The price of animal products would increase significantly if the environmental cost of producing them were considered, according to a new study by Augsburg University in Germany that was recently published in Nature Communications. In its research, the university found that including the cost of environmental damage—such as emissions of carbon dioxide, nitrous oxide, and methane, along with land use—caused by the animal agriculture industry would increase the price of animal flesh by 146 percent and the price of dairy products by 91 percent. “We ourselves were surprised by the big difference between the food groups investigated and the resulting mispricing of animal-based food products in particular,” said study author Tobias Gaugler.
Alternatively, the researchers found that including the environmental costs of producing organic plant products would increase their price by only six percent. “If these market mispricing errors were to cease to exist or at least be reduced, this would also have a major impact on the demand for food,” Amelie Michalke, another author on the study, said. “A food that becomes significantly more expensive will also be much less in demand.”

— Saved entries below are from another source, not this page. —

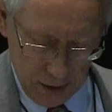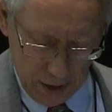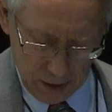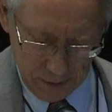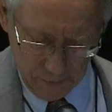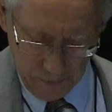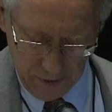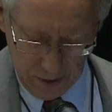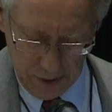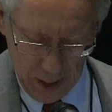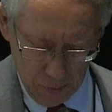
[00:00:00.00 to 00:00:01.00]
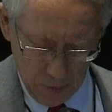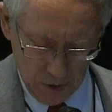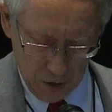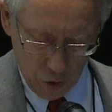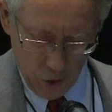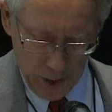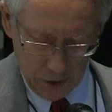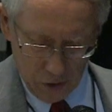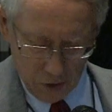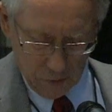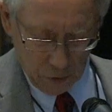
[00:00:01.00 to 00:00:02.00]
uh, named the
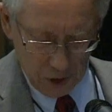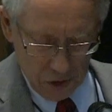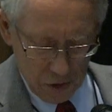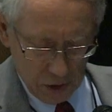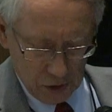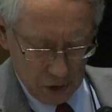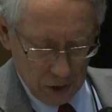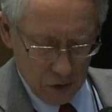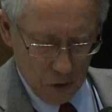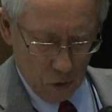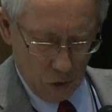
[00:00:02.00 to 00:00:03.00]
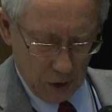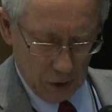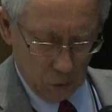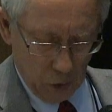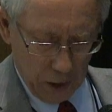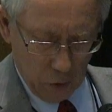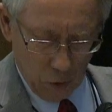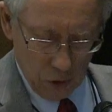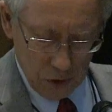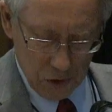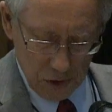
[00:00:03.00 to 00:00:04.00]
director of research, historical
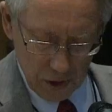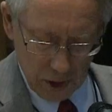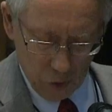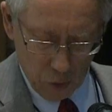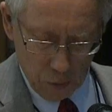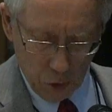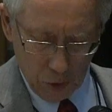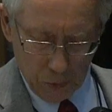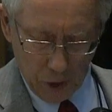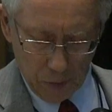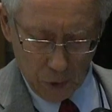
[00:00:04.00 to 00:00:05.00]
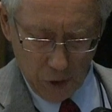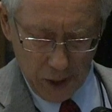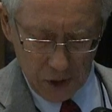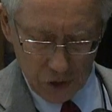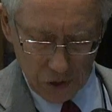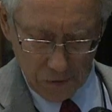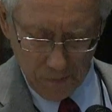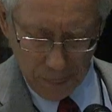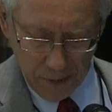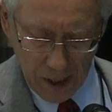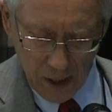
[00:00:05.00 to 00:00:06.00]
records, and report preparation
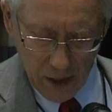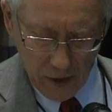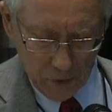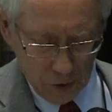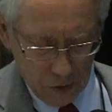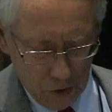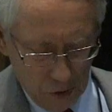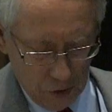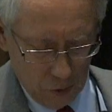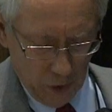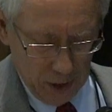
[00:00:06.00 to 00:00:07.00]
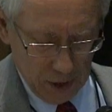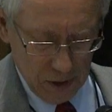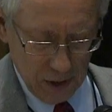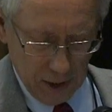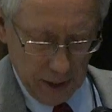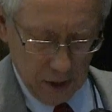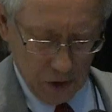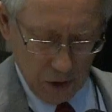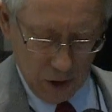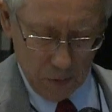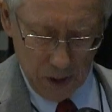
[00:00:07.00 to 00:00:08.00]
for the Truth and
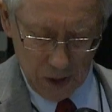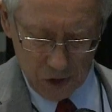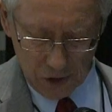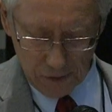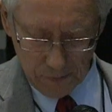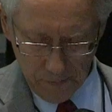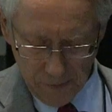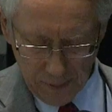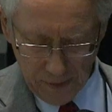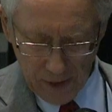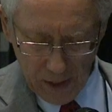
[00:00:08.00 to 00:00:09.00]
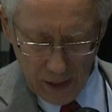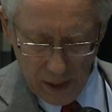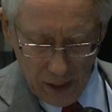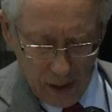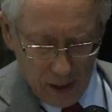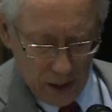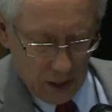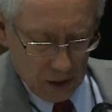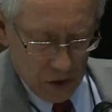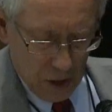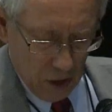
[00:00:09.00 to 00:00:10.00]
Reconciliation Commission.
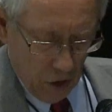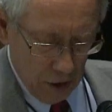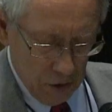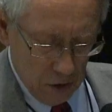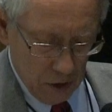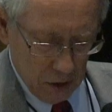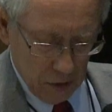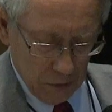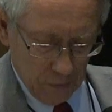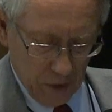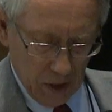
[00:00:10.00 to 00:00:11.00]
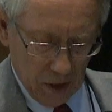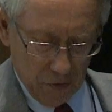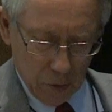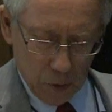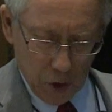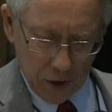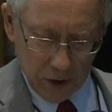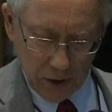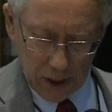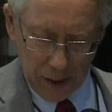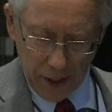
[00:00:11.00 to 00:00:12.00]
He's the author of the
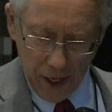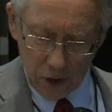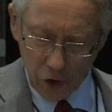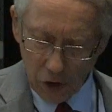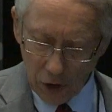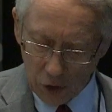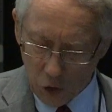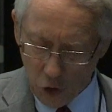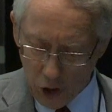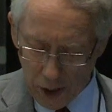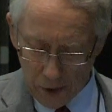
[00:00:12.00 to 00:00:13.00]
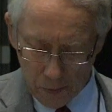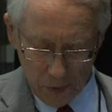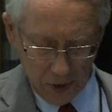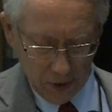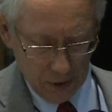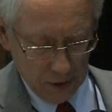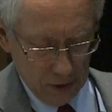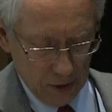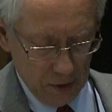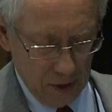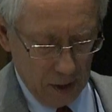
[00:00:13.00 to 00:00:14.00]
book A National Crime
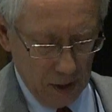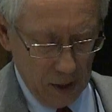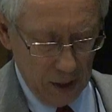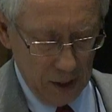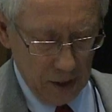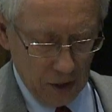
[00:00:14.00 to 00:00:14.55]
The Canadian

In a 2016 comprehensive global study, Oxford Martin Programme on the Future of Food found that a global average tax of 40-percent on meat and 20-percent on dairy is necessary to offset the heavy carbon footprint of the animal agriculture industry. Since its release, several countries, including Germany, have considered offsetting the climate cost of meat production by implementing a tax. In February 2020, the Amsterdam-based True Animal Protein Price (TAPP) Coalition presented the European Union (EU) with a proposal that set “fair pricing” for meat based on the costs of greenhouse gas emissions, air and water pollution, and loss of wildlife associated with animal farming. In its proposal, TAPP suggested that the price of beef be increased by approximately 25 percent over the next decade. Neither Germany nor the EU has implemented an environmental tax on animal products. Instead, meat and dairy products continue to be subsidized by governments worldwide every year to keep prices low, which is essentially the opposite of what the new research and previous proposals suggest.